### Exercise description
Every entry in the data is to be written out exactly; no picture belongs in the copy.
**** Recorded information ****
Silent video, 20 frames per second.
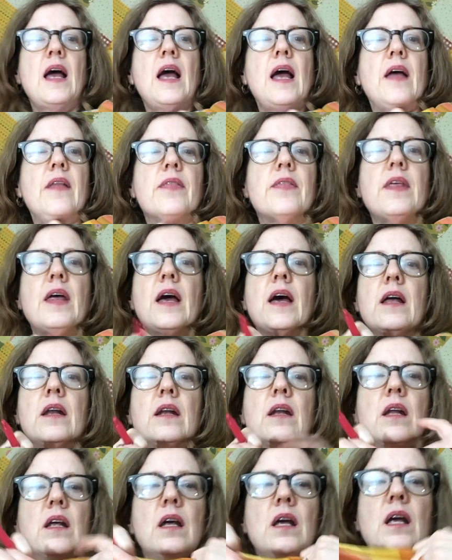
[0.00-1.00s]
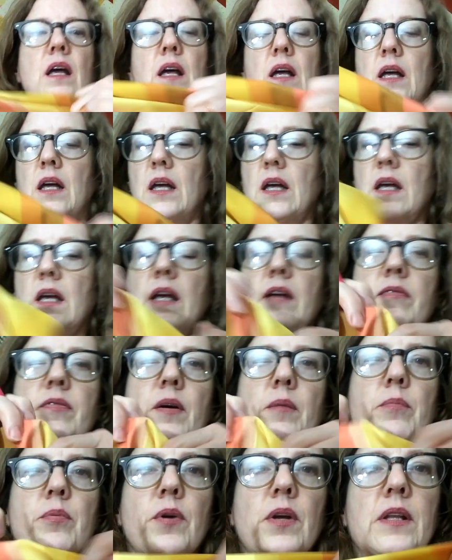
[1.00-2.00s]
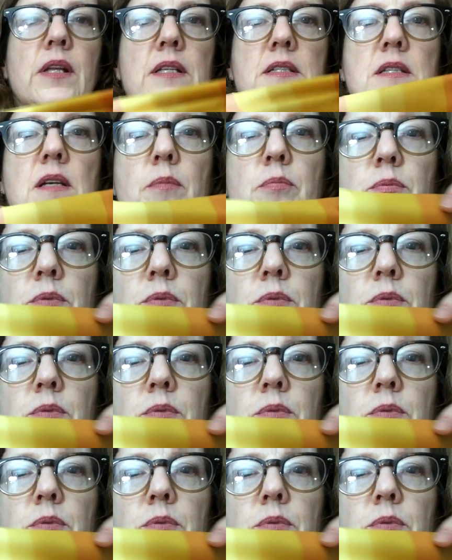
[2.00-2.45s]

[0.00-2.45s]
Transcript: And then if I bring this up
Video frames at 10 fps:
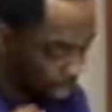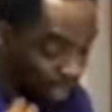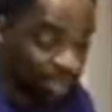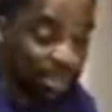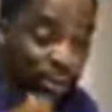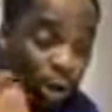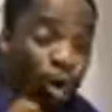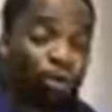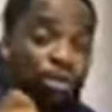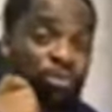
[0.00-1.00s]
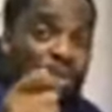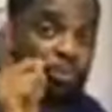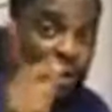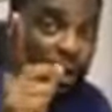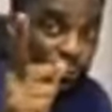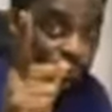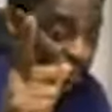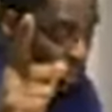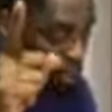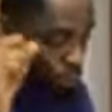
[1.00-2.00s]
and like I said, always be proud
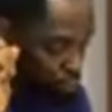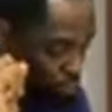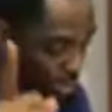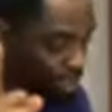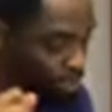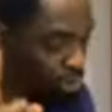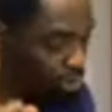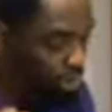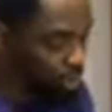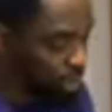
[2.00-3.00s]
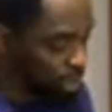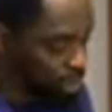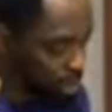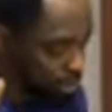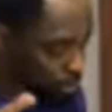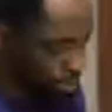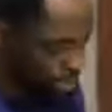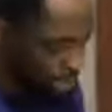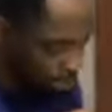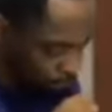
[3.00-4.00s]
to mention in your application
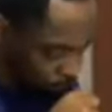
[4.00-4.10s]
process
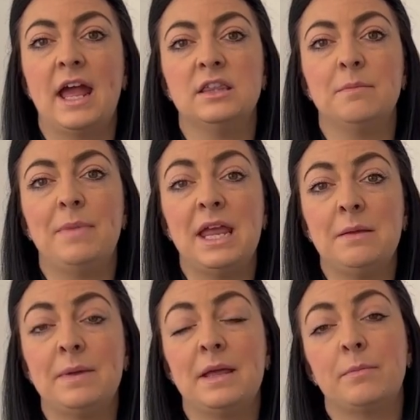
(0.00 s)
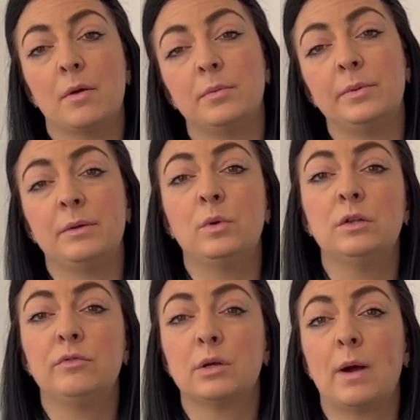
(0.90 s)
and the baby probably will
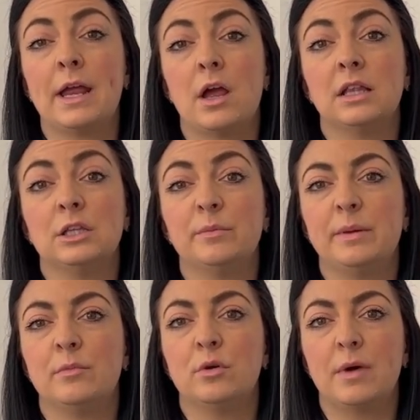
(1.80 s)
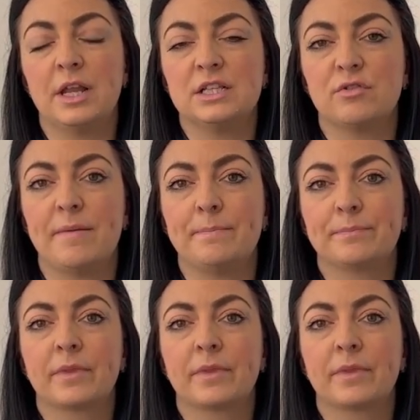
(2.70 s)
require a little bit more monitoring.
****
### Answer to this task
Silent video, 20 frames per second.
[0.00-1.00s]
[1.00-2.00s]
[2.00-2.45s]

[0.00-2.45s]
Transcript: And then if I bring this up
Video frames at 10 fps:
[0.00-1.00s]
[1.00-2.00s]
and like I said, always be proud
[2.00-3.00s]
[3.00-4.00s]
to mention in your application
[4.00-4.10s]
process
(0.00 s)
(0.90 s)
and the baby probably will
(1.80 s)
(2.70 s)
require a little bit more monitoring.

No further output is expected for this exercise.